# Task item:
The records below are to be repeated exactly, minus any pictures.

---- Given information

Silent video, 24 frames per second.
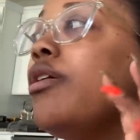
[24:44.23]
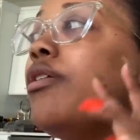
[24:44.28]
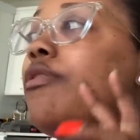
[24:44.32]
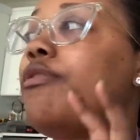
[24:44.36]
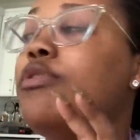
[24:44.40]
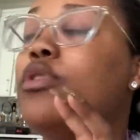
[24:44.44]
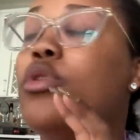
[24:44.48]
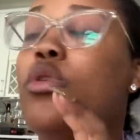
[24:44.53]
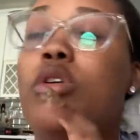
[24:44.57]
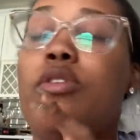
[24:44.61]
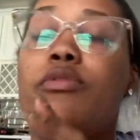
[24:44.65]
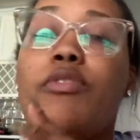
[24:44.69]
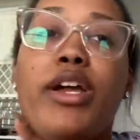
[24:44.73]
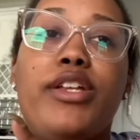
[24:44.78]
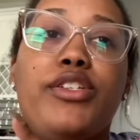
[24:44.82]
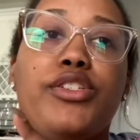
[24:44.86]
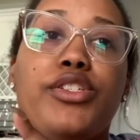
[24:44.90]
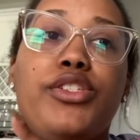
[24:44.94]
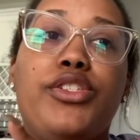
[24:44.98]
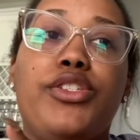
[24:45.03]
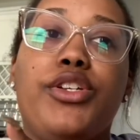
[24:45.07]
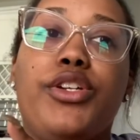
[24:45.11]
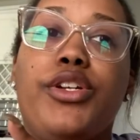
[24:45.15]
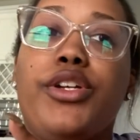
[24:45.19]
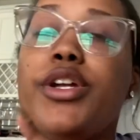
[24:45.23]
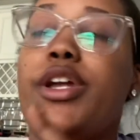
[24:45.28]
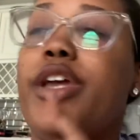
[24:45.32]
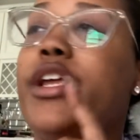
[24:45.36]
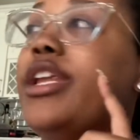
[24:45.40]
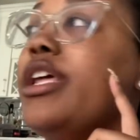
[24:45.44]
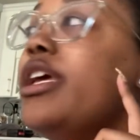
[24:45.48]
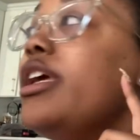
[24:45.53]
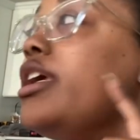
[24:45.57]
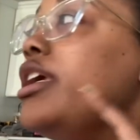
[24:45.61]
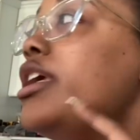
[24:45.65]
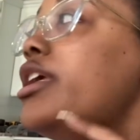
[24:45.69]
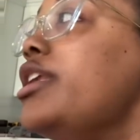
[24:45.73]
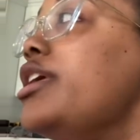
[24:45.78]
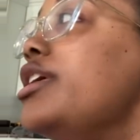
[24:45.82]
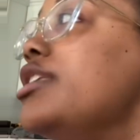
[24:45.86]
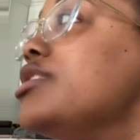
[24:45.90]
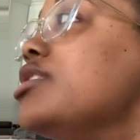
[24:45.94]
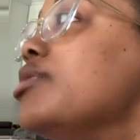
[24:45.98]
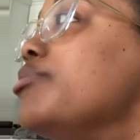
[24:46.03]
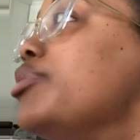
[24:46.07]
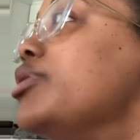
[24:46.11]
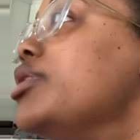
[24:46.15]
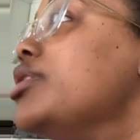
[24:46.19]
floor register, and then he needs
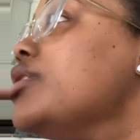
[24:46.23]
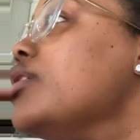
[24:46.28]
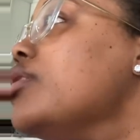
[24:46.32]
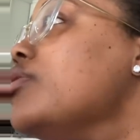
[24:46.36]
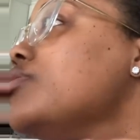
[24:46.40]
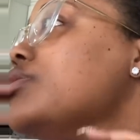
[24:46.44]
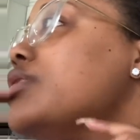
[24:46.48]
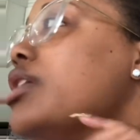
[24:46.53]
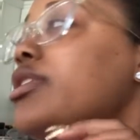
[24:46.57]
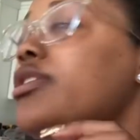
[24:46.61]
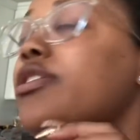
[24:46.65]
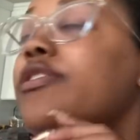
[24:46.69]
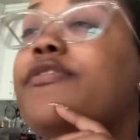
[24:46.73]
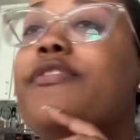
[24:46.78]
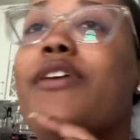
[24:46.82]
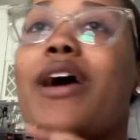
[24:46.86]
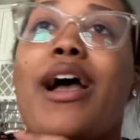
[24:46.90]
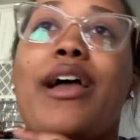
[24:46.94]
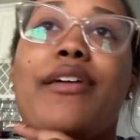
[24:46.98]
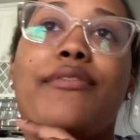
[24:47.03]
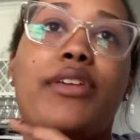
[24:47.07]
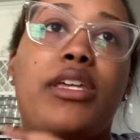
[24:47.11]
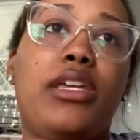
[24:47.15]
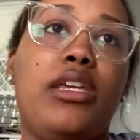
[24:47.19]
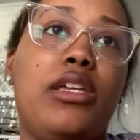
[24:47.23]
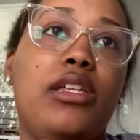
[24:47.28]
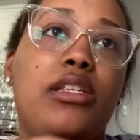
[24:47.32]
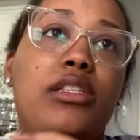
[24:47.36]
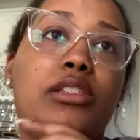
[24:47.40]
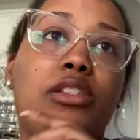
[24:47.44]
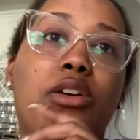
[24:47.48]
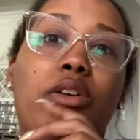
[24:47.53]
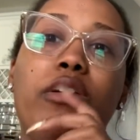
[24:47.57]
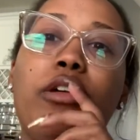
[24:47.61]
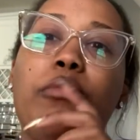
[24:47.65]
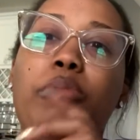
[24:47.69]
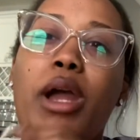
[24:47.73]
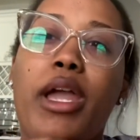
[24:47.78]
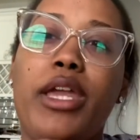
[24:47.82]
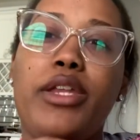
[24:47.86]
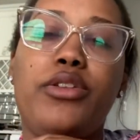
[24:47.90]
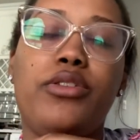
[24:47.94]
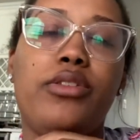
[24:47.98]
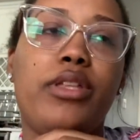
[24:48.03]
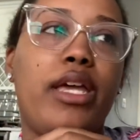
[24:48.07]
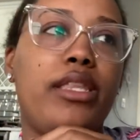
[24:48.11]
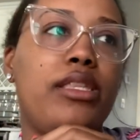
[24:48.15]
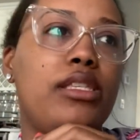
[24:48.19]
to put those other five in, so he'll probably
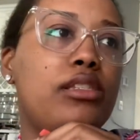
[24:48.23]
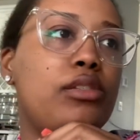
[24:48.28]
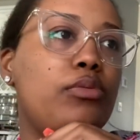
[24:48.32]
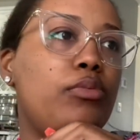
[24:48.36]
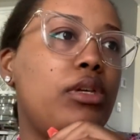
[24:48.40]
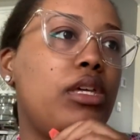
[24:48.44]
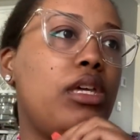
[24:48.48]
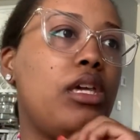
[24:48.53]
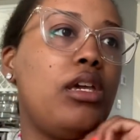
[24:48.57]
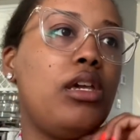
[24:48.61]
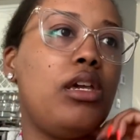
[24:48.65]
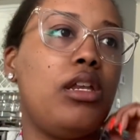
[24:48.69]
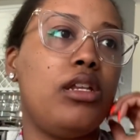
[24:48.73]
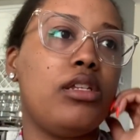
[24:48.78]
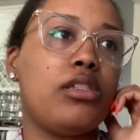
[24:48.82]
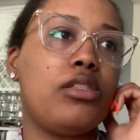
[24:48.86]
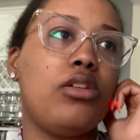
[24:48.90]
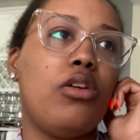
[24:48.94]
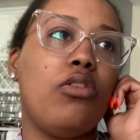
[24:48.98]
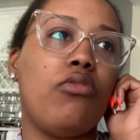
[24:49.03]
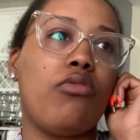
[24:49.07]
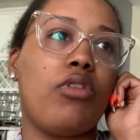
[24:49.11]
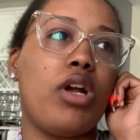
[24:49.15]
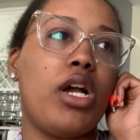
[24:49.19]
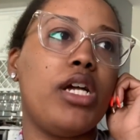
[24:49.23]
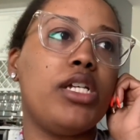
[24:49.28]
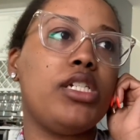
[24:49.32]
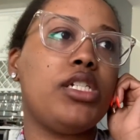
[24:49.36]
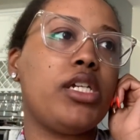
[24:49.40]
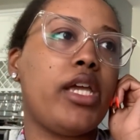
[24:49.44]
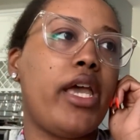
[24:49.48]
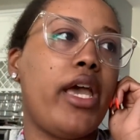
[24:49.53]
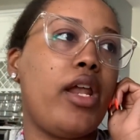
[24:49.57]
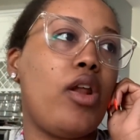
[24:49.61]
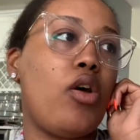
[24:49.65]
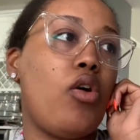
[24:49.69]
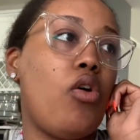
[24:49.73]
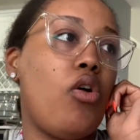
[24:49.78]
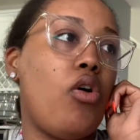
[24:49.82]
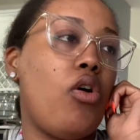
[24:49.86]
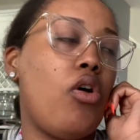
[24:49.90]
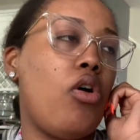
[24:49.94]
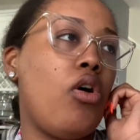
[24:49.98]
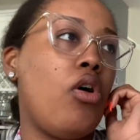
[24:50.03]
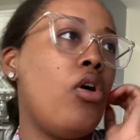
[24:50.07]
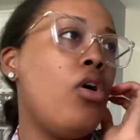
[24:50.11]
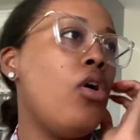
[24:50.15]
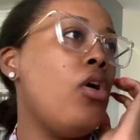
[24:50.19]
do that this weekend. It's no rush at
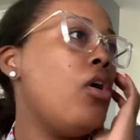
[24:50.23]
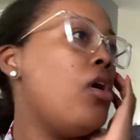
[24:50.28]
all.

--------

# Solved problem:
Silent video, 24 frames per second.
[24:44.23]
[24:44.28]
[24:44.32]
[24:44.36]
[24:44.40]
[24:44.44]
[24:44.48]
[24:44.53]
[24:44.57]
[24:44.61]
[24:44.65]
[24:44.69]
[24:44.73]
[24:44.78]
[24:44.82]
[24:44.86]
[24:44.90]
[24:44.94]
[24:44.98]
[24:45.03]
[24:45.07]
[24:45.11]
[24:45.15]
[24:45.19]
[24:45.23]
[24:45.28]
[24:45.32]
[24:45.36]
[24:45.40]
[24:45.44]
[24:45.48]
[24:45.53]
[24:45.57]
[24:45.61]
[24:45.65]
[24:45.69]
[24:45.73]
[24:45.78]
[24:45.82]
[24:45.86]
[24:45.90]
[24:45.94]
[24:45.98]
[24:46.03]
[24:46.07]
[24:46.11]
[24:46.15]
[24:46.19]
floor register, and then he needs
[24:46.23]
[24:46.28]
[24:46.32]
[24:46.36]
[24:46.40]
[24:46.44]
[24:46.48]
[24:46.53]
[24:46.57]
[24:46.61]
[24:46.65]
[24:46.69]
[24:46.73]
[24:46.78]
[24:46.82]
[24:46.86]
[24:46.90]
[24:46.94]
[24:46.98]
[24:47.03]
[24:47.07]
[24:47.11]
[24:47.15]
[24:47.19]
[24:47.23]
[24:47.28]
[24:47.32]
[24:47.36]
[24:47.40]
[24:47.44]
[24:47.48]
[24:47.53]
[24:47.57]
[24:47.61]
[24:47.65]
[24:47.69]
[24:47.73]
[24:47.78]
[24:47.82]
[24:47.86]
[24:47.90]
[24:47.94]
[24:47.98]
[24:48.03]
[24:48.07]
[24:48.11]
[24:48.15]
[24:48.19]
to put those other five in, so he'll probably
[24:48.23]
[24:48.28]
[24:48.32]
[24:48.36]
[24:48.40]
[24:48.44]
[24:48.48]
[24:48.53]
[24:48.57]
[24:48.61]
[24:48.65]
[24:48.69]
[24:48.73]
[24:48.78]
[24:48.82]
[24:48.86]
[24:48.90]
[24:48.94]
[24:48.98]
[24:49.03]
[24:49.07]
[24:49.11]
[24:49.15]
[24:49.19]
[24:49.23]
[24:49.28]
[24:49.32]
[24:49.36]
[24:49.40]
[24:49.44]
[24:49.48]
[24:49.53]
[24:49.57]
[24:49.61]
[24:49.65]
[24:49.69]
[24:49.73]
[24:49.78]
[24:49.82]
[24:49.86]
[24:49.90]
[24:49.94]
[24:49.98]
[24:50.03]
[24:50.07]
[24:50.11]
[24:50.15]
[24:50.19]
do that this weekend. It's no rush at
[24:50.23]
[24:50.28]
all.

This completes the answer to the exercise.